Return the entries below verbatim. Pictures stay out.
▼▼▼
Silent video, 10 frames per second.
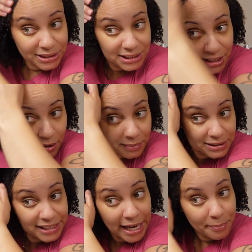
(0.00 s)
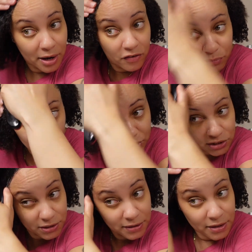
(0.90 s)
some type of
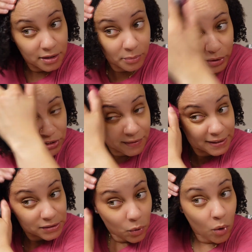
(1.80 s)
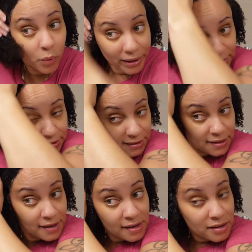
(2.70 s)
moisturizer, always.
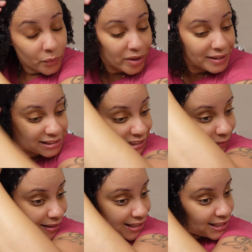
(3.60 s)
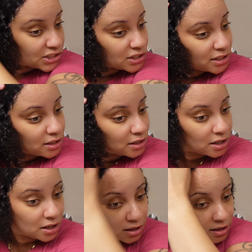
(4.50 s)
Whether it's a leave-in conditioner,
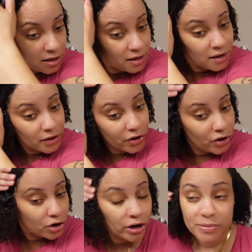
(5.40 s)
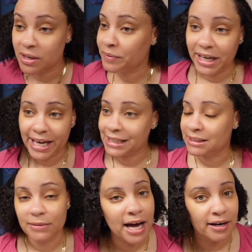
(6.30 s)
a curl cream, something that got
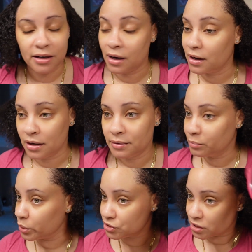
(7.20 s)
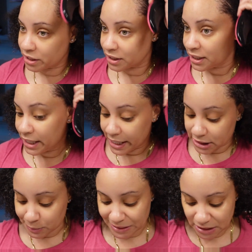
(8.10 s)
some kind of moisture in it.
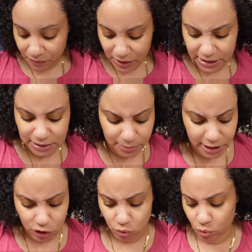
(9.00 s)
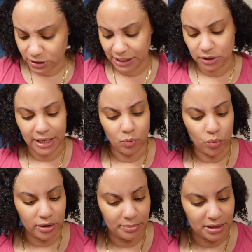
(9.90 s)
Specifically something that you want that's like
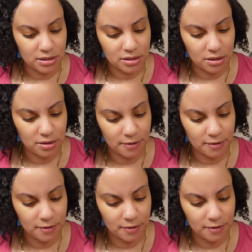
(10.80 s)
water-based.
▲▲▲
EXPECTED ANSWER
Silent video, 10 frames per second.
(0.00 s)
(0.90 s)
some type of
(1.80 s)
(2.70 s)
moisturizer, always.
(3.60 s)
(4.50 s)
Whether it's a leave-in conditioner,
(5.40 s)
(6.30 s)
a curl cream, something that got
(7.20 s)
(8.10 s)
some kind of moisture in it.
(9.00 s)
(9.90 s)
Specifically something that you want that's like
(10.80 s)
water-based.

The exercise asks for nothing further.